Impact of Homogeneous Pressure Perturbation on the Dynamics of Bubble Collapse and Coalescence in a Single and Multi-Bubble Systems

The objective of this study is investigation of the influence of homogeneous pressure perturbation on rising bubble morphology by analyzing shear stress and strain effects at the bubble-liquid interface.
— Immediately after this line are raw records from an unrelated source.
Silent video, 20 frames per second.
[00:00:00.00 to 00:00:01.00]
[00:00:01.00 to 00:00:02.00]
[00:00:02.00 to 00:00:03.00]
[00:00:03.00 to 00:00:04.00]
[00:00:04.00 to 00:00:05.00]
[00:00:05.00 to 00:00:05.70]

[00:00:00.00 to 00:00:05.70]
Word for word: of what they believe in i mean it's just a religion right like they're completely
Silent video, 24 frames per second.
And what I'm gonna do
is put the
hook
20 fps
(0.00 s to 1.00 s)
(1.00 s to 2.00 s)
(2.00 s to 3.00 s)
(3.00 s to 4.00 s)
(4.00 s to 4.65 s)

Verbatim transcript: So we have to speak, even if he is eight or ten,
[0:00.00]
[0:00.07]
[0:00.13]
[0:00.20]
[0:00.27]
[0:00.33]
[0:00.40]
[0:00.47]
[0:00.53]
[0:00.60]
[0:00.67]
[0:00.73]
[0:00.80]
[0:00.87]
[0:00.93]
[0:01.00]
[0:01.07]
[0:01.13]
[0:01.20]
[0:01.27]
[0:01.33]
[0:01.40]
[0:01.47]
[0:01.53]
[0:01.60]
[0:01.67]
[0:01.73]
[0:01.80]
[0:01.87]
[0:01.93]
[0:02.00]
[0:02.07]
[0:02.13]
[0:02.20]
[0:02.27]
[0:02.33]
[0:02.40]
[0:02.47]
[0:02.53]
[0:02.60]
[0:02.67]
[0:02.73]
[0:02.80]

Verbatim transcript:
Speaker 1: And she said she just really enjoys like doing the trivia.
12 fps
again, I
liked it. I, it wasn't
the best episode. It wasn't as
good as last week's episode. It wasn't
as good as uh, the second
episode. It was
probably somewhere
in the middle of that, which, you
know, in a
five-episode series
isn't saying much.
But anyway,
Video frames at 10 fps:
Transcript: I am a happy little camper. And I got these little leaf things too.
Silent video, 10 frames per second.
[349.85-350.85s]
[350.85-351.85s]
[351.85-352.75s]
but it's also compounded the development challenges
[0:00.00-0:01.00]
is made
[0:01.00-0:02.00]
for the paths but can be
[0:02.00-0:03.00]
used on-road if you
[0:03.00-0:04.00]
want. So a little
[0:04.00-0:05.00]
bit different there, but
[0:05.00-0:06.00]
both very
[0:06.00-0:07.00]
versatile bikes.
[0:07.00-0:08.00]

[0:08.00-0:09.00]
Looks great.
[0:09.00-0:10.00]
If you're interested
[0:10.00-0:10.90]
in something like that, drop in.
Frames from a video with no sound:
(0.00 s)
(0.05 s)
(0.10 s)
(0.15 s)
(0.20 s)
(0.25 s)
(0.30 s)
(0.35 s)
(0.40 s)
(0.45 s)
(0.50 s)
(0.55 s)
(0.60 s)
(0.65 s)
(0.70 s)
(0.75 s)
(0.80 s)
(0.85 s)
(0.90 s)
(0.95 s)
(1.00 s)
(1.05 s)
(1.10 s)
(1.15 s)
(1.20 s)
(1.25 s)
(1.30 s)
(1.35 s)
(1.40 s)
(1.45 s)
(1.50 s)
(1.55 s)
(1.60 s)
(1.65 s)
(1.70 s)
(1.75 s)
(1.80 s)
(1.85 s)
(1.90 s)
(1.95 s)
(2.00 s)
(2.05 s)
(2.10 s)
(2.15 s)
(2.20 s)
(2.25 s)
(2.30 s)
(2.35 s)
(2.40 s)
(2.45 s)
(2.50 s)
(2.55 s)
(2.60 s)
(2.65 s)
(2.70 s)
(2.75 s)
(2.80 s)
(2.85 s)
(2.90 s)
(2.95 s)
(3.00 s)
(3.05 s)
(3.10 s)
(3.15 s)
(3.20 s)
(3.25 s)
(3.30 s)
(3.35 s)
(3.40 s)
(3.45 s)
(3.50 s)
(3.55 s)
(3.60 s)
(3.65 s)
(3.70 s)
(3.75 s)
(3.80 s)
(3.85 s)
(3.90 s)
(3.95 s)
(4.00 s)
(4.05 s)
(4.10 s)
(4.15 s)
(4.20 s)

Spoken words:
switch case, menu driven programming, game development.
A numerical model is developed using the finite volume method with a Dirichlet pressure-inlet boundary and side walls, capturing bubble dynamics qualitatively and quantitatively, and validated with RMSE <1% against experimental data containing optical diagnostics and quantitative measurements, ensuring accurate representation of key parameters like the morphology of the rising bubble and its local velocity during ascent. The numerical model uses approximately 10⁵ elements with a mesh size 0.0025 times the domain dimension, employs volume of fluid scheme for multiphase physics, and achieves stability through relaxation factors of 0.3 for pressure and 0.4 for momentum, along with a geometric reconstruction scheme for volume fraction discretization to capture sharp interfaces between the two phases. The study observed critical bubble behaviors, including deformation, breakup (re-entrant jet), and coalescence. Analysis of non-dimensional numbers (Atwood), compressibility, pressure perturbation strength, perturbation type (planar and radial), and bubble location reveals their individual and collective effects on bubble dynamics. The study offers valuable insights into the interplay between pressure perturbation and rising bubbles with a robust CFD model for multiphase physics.